▶ Collected data

===

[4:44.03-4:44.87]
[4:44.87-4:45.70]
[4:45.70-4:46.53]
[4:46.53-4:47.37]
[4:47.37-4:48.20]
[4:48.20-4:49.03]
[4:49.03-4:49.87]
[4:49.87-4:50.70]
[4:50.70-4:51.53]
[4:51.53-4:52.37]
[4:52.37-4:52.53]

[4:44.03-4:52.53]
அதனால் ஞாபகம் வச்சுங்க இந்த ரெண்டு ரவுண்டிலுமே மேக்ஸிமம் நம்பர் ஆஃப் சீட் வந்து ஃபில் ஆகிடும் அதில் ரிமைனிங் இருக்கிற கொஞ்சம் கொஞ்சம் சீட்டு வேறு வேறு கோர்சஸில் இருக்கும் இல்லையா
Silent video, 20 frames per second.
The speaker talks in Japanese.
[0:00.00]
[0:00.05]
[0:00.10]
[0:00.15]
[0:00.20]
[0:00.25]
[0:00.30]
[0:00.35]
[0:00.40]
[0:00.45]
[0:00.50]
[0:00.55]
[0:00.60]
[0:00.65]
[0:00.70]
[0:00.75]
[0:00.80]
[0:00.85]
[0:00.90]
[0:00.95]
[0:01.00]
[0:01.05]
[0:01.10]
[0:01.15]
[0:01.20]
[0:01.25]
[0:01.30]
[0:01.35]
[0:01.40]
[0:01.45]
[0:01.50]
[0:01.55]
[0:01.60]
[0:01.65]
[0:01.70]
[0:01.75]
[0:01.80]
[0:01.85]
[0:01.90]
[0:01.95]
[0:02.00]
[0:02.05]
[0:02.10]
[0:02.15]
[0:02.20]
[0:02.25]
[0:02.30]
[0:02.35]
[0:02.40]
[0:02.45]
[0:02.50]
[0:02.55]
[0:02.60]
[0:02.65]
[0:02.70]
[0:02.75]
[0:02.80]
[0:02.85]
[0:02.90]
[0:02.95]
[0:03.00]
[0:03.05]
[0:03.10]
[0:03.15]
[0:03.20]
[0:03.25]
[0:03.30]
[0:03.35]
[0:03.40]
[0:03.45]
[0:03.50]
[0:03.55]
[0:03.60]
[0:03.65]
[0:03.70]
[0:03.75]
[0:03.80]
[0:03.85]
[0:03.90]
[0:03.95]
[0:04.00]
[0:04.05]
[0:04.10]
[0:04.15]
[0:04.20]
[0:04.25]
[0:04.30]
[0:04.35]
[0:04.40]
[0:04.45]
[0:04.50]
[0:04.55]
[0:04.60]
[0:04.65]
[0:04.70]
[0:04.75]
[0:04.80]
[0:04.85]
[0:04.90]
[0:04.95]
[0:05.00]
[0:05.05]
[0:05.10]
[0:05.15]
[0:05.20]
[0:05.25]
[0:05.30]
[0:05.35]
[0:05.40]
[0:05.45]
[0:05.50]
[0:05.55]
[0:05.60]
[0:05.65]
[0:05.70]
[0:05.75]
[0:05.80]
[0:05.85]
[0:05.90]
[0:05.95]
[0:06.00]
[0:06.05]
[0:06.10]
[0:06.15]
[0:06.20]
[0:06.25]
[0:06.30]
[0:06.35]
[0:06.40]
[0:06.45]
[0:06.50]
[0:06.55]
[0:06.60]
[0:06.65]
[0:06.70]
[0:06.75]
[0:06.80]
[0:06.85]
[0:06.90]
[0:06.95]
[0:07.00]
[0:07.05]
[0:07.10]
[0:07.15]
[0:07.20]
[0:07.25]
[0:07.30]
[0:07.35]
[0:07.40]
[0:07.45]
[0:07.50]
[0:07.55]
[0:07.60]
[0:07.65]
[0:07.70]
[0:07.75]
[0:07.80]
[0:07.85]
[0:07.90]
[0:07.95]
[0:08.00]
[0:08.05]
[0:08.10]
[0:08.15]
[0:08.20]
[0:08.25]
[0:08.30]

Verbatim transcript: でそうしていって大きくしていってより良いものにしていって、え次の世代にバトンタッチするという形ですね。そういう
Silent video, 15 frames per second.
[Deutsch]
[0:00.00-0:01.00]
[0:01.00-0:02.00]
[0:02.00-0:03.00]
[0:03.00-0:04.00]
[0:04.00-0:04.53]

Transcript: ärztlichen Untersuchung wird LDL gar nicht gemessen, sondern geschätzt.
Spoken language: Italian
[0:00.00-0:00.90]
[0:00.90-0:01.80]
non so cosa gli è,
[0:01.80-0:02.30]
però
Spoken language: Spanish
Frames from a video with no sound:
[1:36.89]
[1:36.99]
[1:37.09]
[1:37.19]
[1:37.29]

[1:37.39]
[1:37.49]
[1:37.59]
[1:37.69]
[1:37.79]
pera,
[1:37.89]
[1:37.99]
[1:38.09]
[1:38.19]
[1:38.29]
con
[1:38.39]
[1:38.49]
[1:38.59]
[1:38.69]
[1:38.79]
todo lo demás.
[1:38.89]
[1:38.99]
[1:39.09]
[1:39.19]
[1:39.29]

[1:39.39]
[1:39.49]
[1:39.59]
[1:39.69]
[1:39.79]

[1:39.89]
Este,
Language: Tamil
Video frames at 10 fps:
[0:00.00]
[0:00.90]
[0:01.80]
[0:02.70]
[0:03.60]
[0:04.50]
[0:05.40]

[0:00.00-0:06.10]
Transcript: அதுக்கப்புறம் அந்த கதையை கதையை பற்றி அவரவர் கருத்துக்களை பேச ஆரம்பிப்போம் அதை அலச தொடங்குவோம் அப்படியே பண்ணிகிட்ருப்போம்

===

▶ Exercise prompt
Count how many lines in the data above hold the string "Spoken", and give the number with no other words.

▶ Problem solution
2